Understanding RS Document¶
This section explains the concepts, design decisions, and architecture behind rs_document. Whether you're evaluating the library for your project or seeking to understand how it works, these pages will help you grasp the "why" behind the implementation.
What You'll Learn¶
Core Concepts¶
Why Rust? - Understand the performance problem that rs_document solves and why Rust was chosen as the solution. Learn about the bottlenecks in pure Python implementations and how compiled code with efficient string handling delivers 20-25x speedups.
Design Philosophy - Explore the deliberate design choices that make rs_document simple yet powerful: opinionated defaults that work for 95% of use cases, string-only metadata for reliability, and the mutation vs immutability trade-offs.
Recursive Splitting - Deep dive into how the recursive character splitter works, why it creates overlapping chunks, and what makes it effective for RAG applications. Includes concrete examples and algorithm walkthroughs.
Practical Understanding¶
Text Cleaning - Learn why document cleaning matters for embeddings, what each cleaner does, and why they run in a specific order.

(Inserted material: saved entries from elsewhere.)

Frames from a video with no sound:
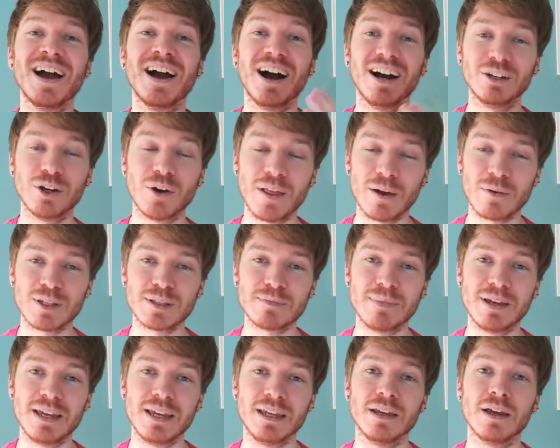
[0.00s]
I know that
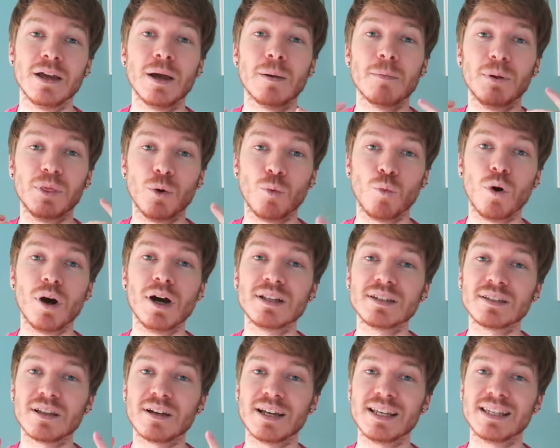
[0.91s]
was me, but the
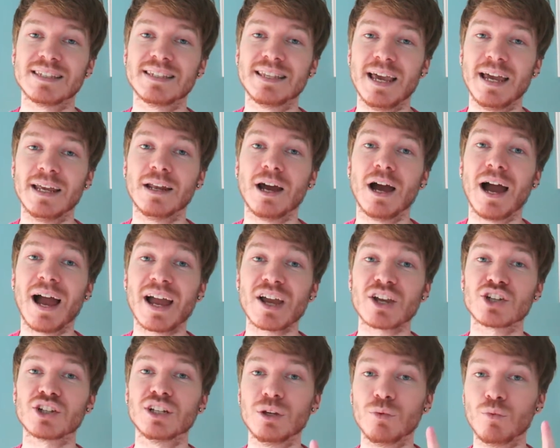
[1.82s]
words that I said are
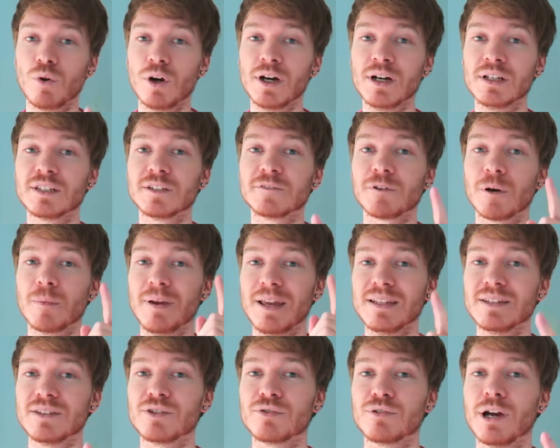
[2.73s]
actually words from
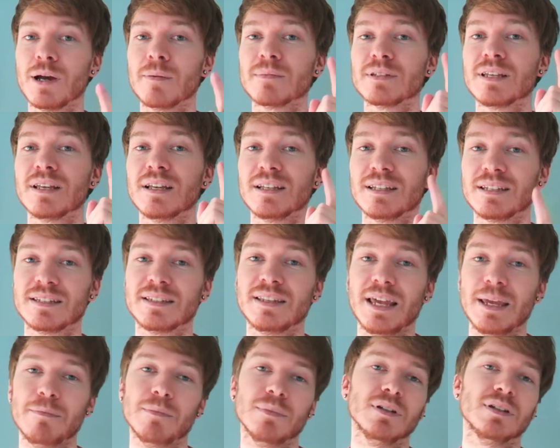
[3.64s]
Instagram's
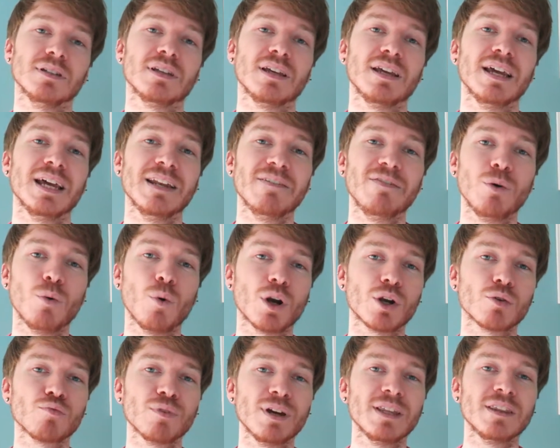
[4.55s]
statement. And if you
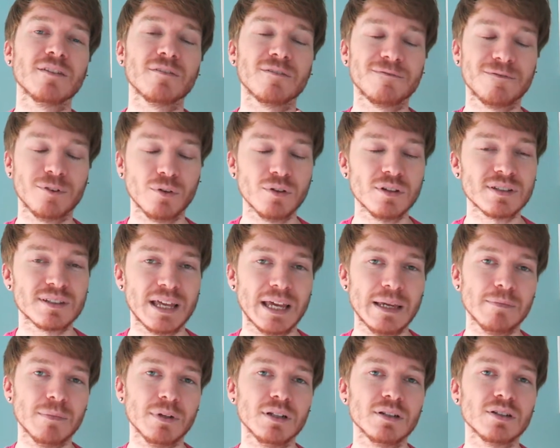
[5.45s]
want to read the full
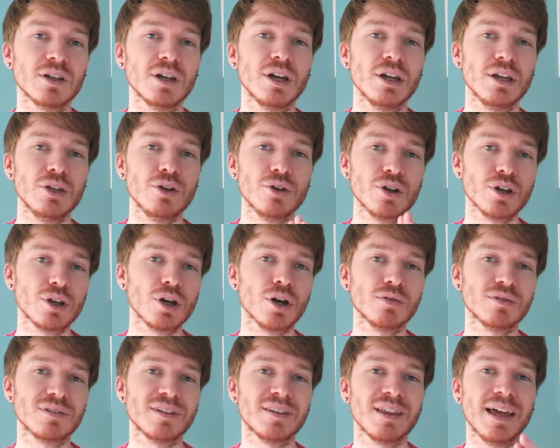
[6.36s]
statement, you can
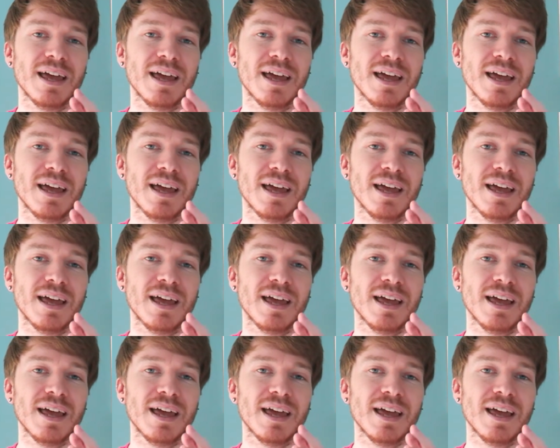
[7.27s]
go to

Understand the artifacts from PDFs, OCR, and web scraping that hurt retrieval quality.
Performance - Discover what makes rs_document fast: compiled code, efficient string handling, SIMD optimizations, and parallel processing. See benchmarks and understand when performance matters for your use case.
Comparisons - Compare rs_document with LangChain and Unstructured.io to understand when to use each tool. Learn integration patterns for RAG pipelines, LangChain workflows, and standalone usage.
Philosophy in Brief¶
rs_document is designed around a few key principles:
- Performance First - Text processing shouldn't be your bottleneck
- Opinionated Defaults - Proven settings that work for most RAG applications
- Simple API - Fewer parameters means less cognitive load
- Do One Thing Well - Fast cleaning and splitting, not an all-in-one solution
Who Should Read This¶
- Evaluators - Deciding if rs_document fits your RAG pipeline
- New Users - Understanding how to use the library effectively
- Contributors - Learning the design principles behind implementation decisions
- Curious Developers - Interested in performance optimization and Rust-Python integration
How to Navigate¶
Each page is self-contained and can be read independently. However, reading them in order will build your understanding progressively from problem to solution to practical application.
Start with Why Rust? to understand the motivation, then explore the topics most relevant to your needs.
Beyond This Guide¶
This explanation section focuses on concepts and understanding. For practical usage:
- See the Getting Started guide for installation and basic usage
- Check the API Reference for detailed method documentation
The goal is to help you not just use rs_document, but understand why it works the way it does. This understanding will help you make better decisions about when and how to use it in your projects.